Le document retient contre lui plusieurs chefs d’accusation : incitation à la révolte et à la désobéissance civile, participation à un mouvement insurrectionnel, incitation au meurtre, coups et blessures volontaires, association de malfaiteurs, diffamation, diffusion de fausses informations et usurpation de fonctions. Ces faits, survenus sous état de siège, relèveraient selon les autorités de la compétence des tribunaux militaires.

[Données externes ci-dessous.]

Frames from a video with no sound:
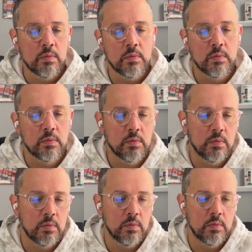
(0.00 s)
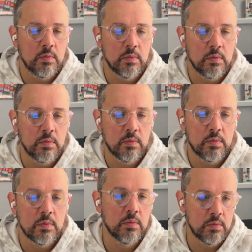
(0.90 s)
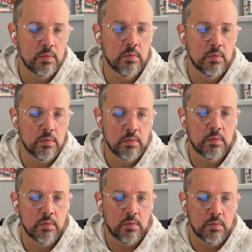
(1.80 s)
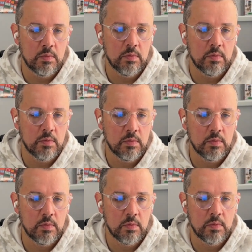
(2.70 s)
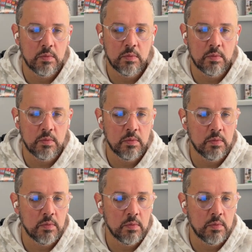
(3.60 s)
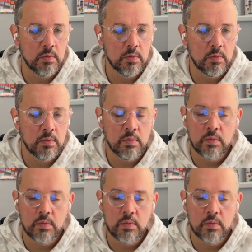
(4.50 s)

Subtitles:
This person isn't speaking.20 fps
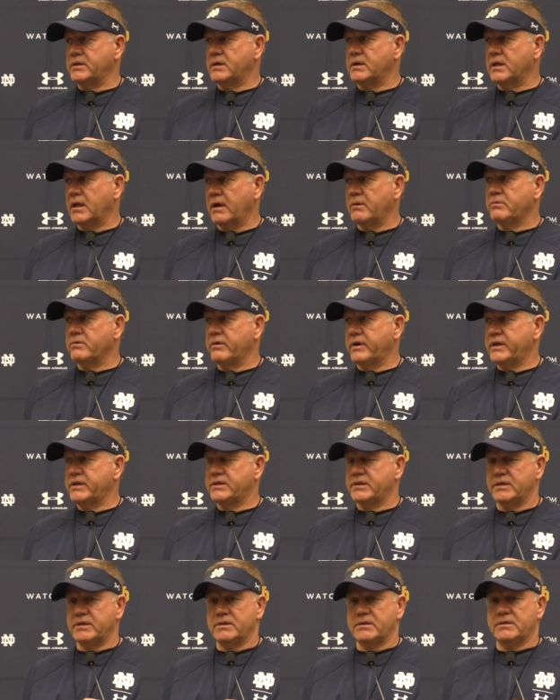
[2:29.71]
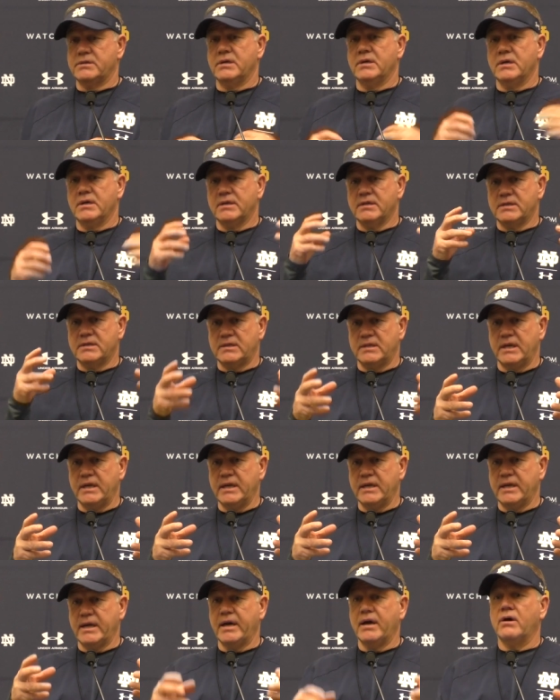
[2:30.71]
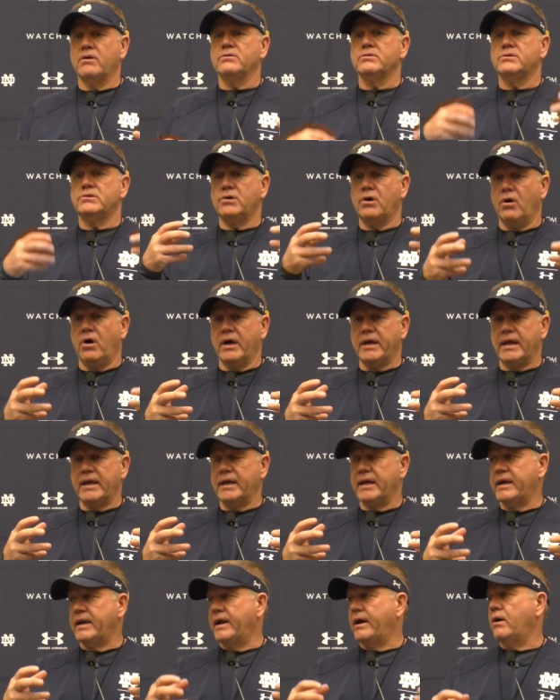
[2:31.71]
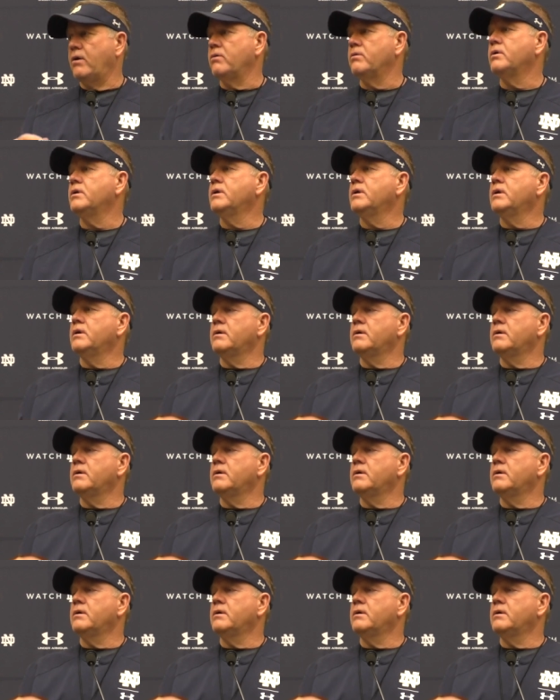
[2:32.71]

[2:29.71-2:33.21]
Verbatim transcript: And collaboration is sitting down, talking it out,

Le gouverneur indique avoir instruit les services de sécurité dès le 7 mai pour ouvrir une enquête et procéder à l’arrestation. Il dénonce la poursuite des prises de parole médiatiques du député et des tentatives de mobilisation d’autres élus et groupes de pression contre les institutions.

Cette initiative intervient alors que le Nord-Kivu reste marqué par l’insécurité liée aux groupes armés et des tensions politiques locales. Poursuivre un parlementaire national via l’exécutif militaire risque de raviver le débat sur l’équilibre des pouvoirs sous état de siège.

À ce stade, Crispin Mbindule n’a pas encore réagi publiquement à ces accusations.